After the interview, Trump posted on Twitter: "@BarackObama is practically begging @MittRomney to disavow the place of birth movement, he is afraid of it and for good reason. He keeps using @SenJohnMcCain as an example, however, @SenJohnMcCain lost the election. Don't let it happen again."
Some mainstream media outlets claim Trump's comments have put GOP presidential candidate Mitt Romney in an awkward position. Romney has said he believes Obama was born in the U.S., but Democrats have criticized him for not distancing himself from Trump.
Even Obama took aim at the pair by releasing a video "highlighting Mitt Romney's failure to condemn Donald Trump's over-the-line rhetoric."
"If Mitt Romney lacks the backbone to stand up to a charlatan like Donald Trump because he's so concerned about lining his campaign's pockets," the Obama campaign said, "what does that say about the kind of president he would be?"
Romney has refused to condemn Trump, saying, "You know, I don't agree with all the people who support me. My guess is they don't agree with everything I believe in. But I need to get 50.1 percent or more and I'm appreciative to have the help of a lot of good people."
For more than a year, Trump has consistently maintained he has doubts the Obama birth certificate released by the White House is genuine.

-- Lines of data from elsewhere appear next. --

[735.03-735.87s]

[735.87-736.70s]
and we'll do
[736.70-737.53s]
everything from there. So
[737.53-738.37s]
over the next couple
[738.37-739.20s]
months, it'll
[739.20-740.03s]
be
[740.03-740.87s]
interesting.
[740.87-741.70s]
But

As WND reported in March 2011, Trump suggested Obama's presidency could be "illegal" if legitimate proof is not provided demonstrating he is indeed a "natural born citizen" of the U.S.
Trump also wondered why no doctors or nurses have come forward to announce their presence at Obama's birth.

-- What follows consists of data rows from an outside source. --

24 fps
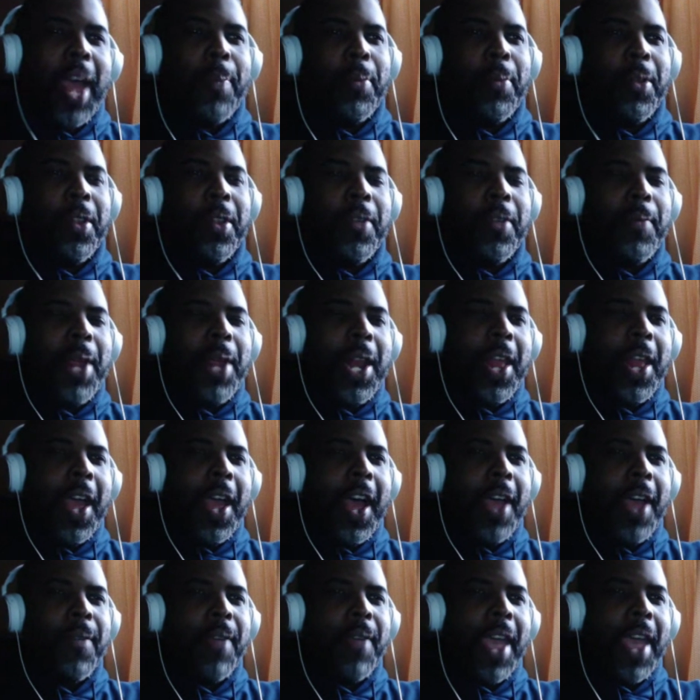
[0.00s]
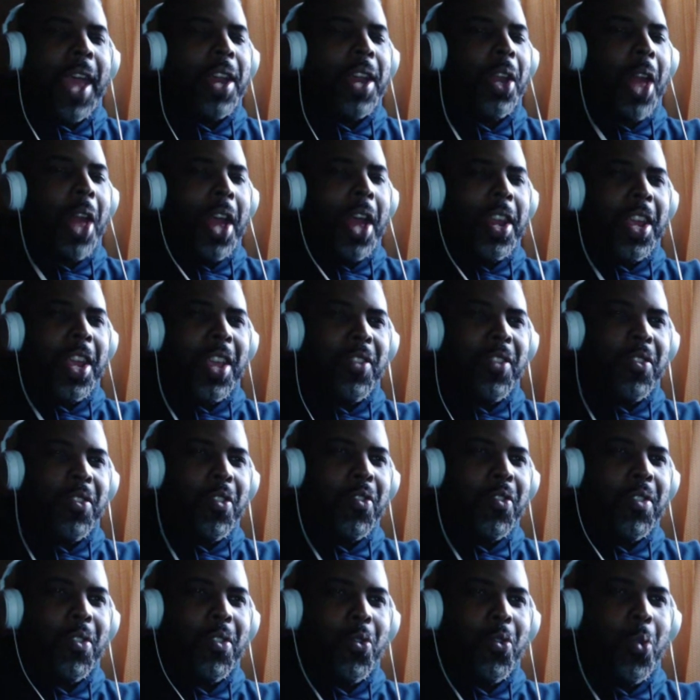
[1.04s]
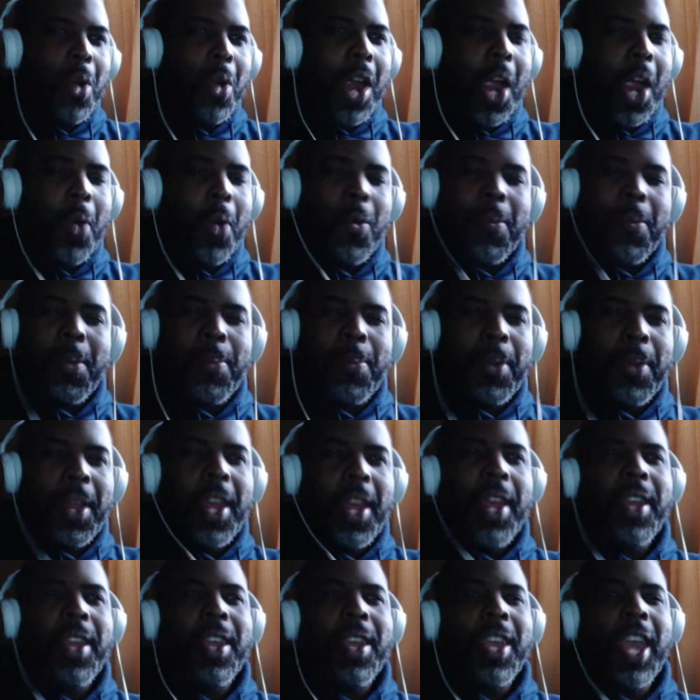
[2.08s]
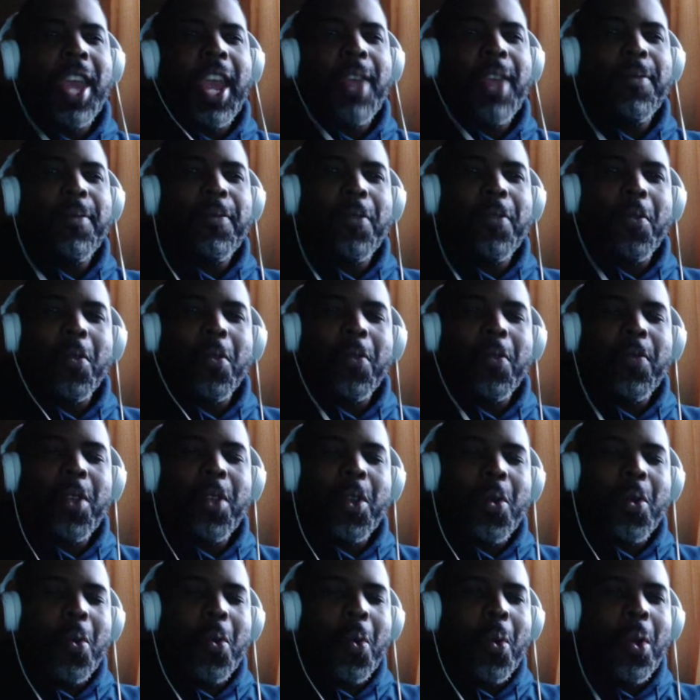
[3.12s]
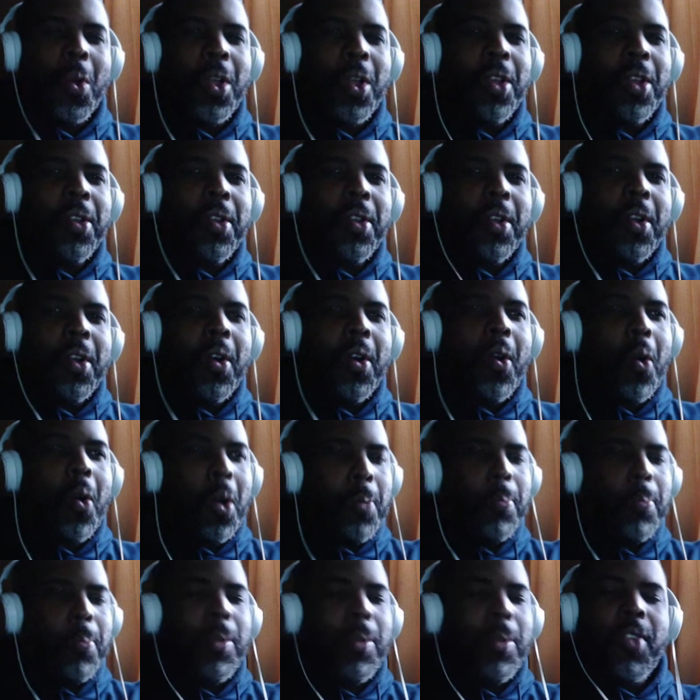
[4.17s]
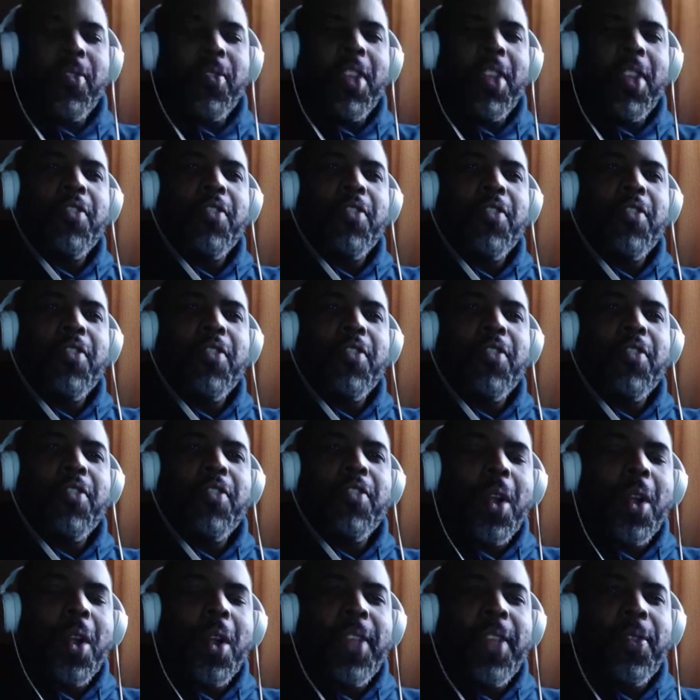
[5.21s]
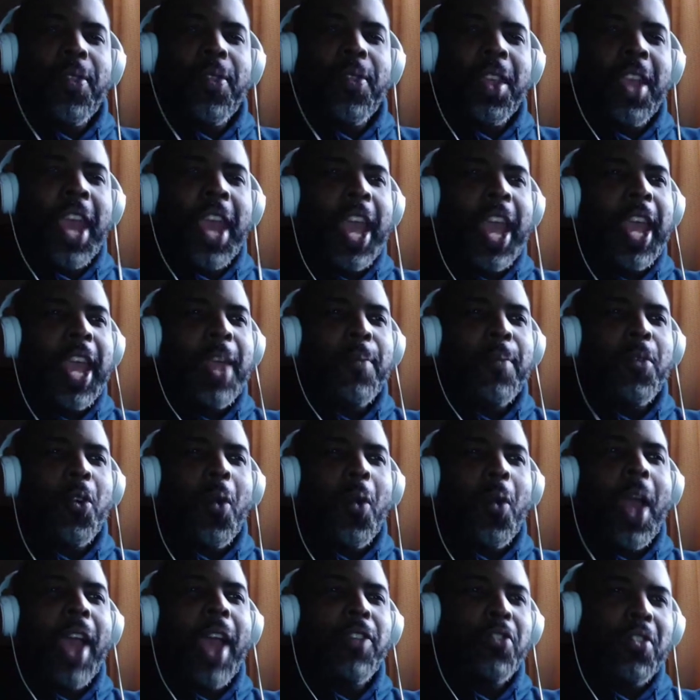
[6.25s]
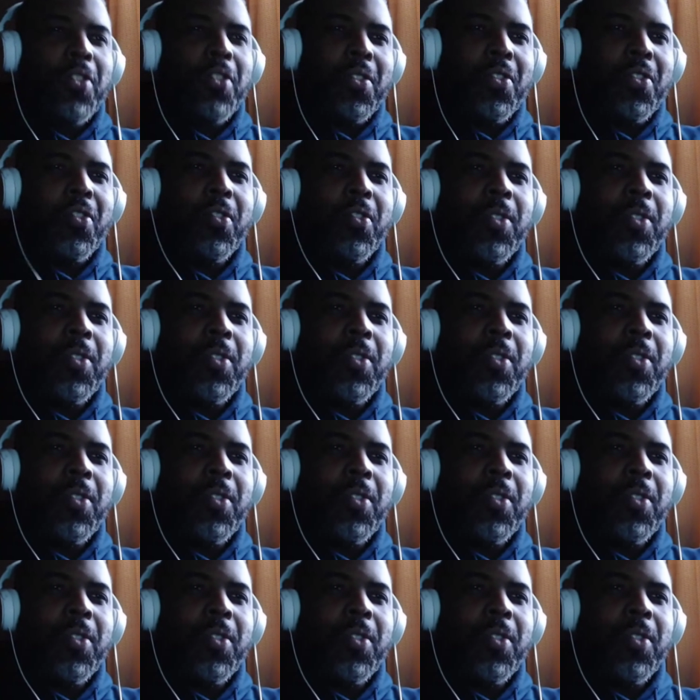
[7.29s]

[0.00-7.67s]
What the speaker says: I mean, I've had a lot of instances where I will be playing a game for review on PlayStation 4, and the game crashes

In March and April of 2011, Trump staged a weeks-long public campaign questioning Obama's eligibility to be president – and he rose to the top of the pool of potential candidates for the 2012 GOP nomination then as a result – saying he believes the "birth certificate" released by the White House is forged.
"I always said I wanted to know if it was real," Trump told WND senior reporter Jerome Corsi, author of the best-seller, "Where's the Birth Certificate? The Case That Barack Obama is Not Eligible to be President."
During their conversation, Trump told Corsi his own computer expert told him that the image posted online was a computer-generated document.
Then, in March, the famous billionaire heaped praise and encouragement on Sheriff Joe Arpaio for the Arizona lawman's probe into the authenticity of Obama's purported birth certificate and his eligibility for office.
Following the Maricopa County sheriff's Cold Case Posse news conference March 1 in Phoenix, "The Donald" personally penned a handwritten note of congratulations to Arpaio.
Having printed out an Associated Press report of the event that featured a photograph of Arpaio and published by the Huffington Post, Trump penned diagonally in the upper left hand corner, "Joe – Great going – You are the only one with the 'guts' to do this – Keep up the good fight – Donald Trump."